Analyzing mouse retinal images is of great importance for diagnosing DR. In the article, we introduce a deep learning architecture based on an FPN, whose backbone feature extraction network is a combination of dilated convolution and a residual block. On this basis, we integrate an SE attention module into the backbone network to obtain more segmentation object details. In the top-down decoding pathway, we replace the traditional nearest-neighbor upsampling method with the transposed convolution method and add a segmentation head in the last layer to obtain semantic segmentation results that are consistent with the original image sizes. Through an experimental verification, regarding ganglion cell segmentation (binary semantic segmentation), the mPA and mIoU values of our approach reach 0.9732 and 0.9213, respectively; regarding mouse retinal cell and layer segmentation (multiclass semantic segmentation), the mPA and mIoU values reach 0.8984 and 0.8310, respectively. Through a detailed analysis of the results of the ablation experiment, we can observe that the DR module plays a crucial role in obtaining enhanced spatial feature information, resulting in more precise segmentation outcomes. At the same time, the AM module enables our model to selectively emphasize significant information features and suppress weaker features using global information, thereby paying more attention to the contours and details of segmented objects. Therefore, the proposed modules provide the network with better ability to classify multiscale objects and small objects. Overall, we prove that the developed dilation residual FPN is a robust method for mouse retinal image segmentation and DR diagnosis. In addition, we are working on implementing postprocessing steps to further explore the predicted segmentation results. The objective is to obtain detailed statistics, such as cell counts, circumferences, and average areas, which will offer enhanced support for DR diagnosis.

Ethics approval statement

Our experiment has been approved by the ethical committee of the Beijing Yizhuang International Biomedical Technology Co., LTD, with the ethical number of 2019S082.
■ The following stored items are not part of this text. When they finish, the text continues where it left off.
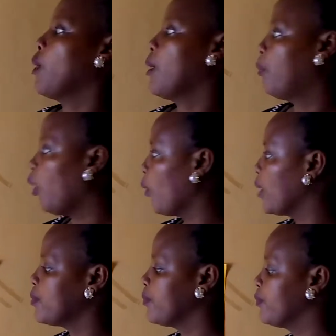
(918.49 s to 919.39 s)
our
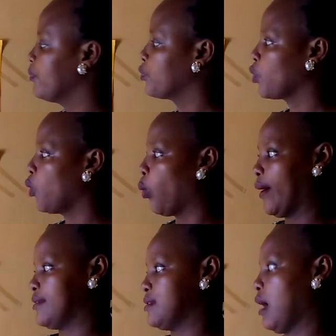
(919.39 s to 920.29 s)
poem
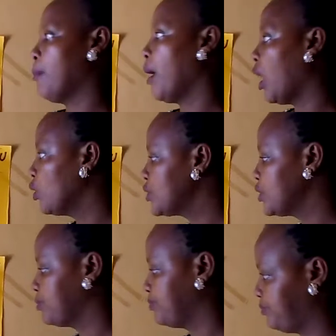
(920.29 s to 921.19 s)
was about
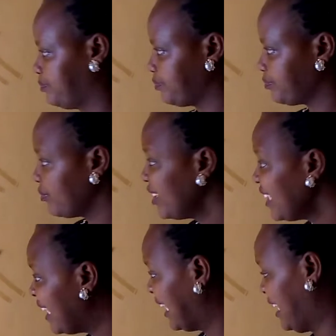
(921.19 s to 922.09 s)

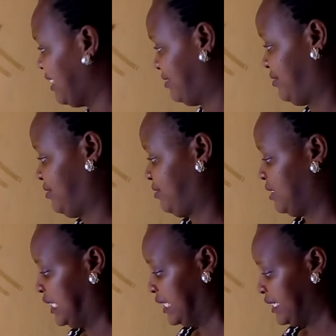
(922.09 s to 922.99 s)
love.
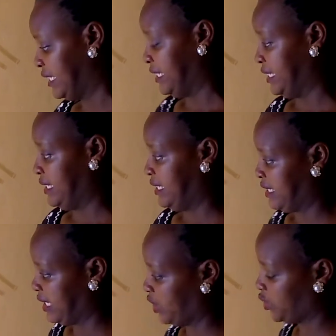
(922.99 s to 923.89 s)

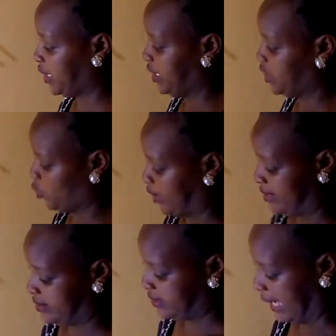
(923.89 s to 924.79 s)
Actually, it
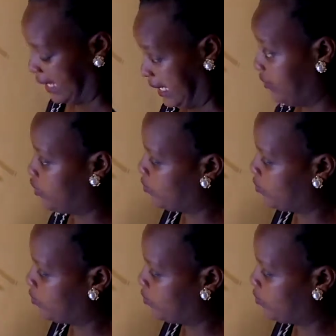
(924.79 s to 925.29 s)
was I love you,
Author contribution statement

Zhihao Che: Conceived and designed the experiments; Performed the experiments; Analyzed and interpreted the data; Wrote the paper.

Fukun Bi: Conceived and designed the experiments; Analyzed and interpreted the data.

Yu Sun: Conceived and designed the experiments.

Weiying Xing; Hui Huang; Xinyue Zhang: Contributed reagents, materials, analysis tools or data.

Funding statement

This research was funded by the National Natural Science Foundation of China (Grant No. 61971006).

Data availability statement

Data will be made available on request.

Declaration of interest's statement

The authors declare no conflict of interest.

Declaration of competing interest

The authors declare that they have no known competing financial interests or personal relationships that could have appeared to influence the work reported in this paper.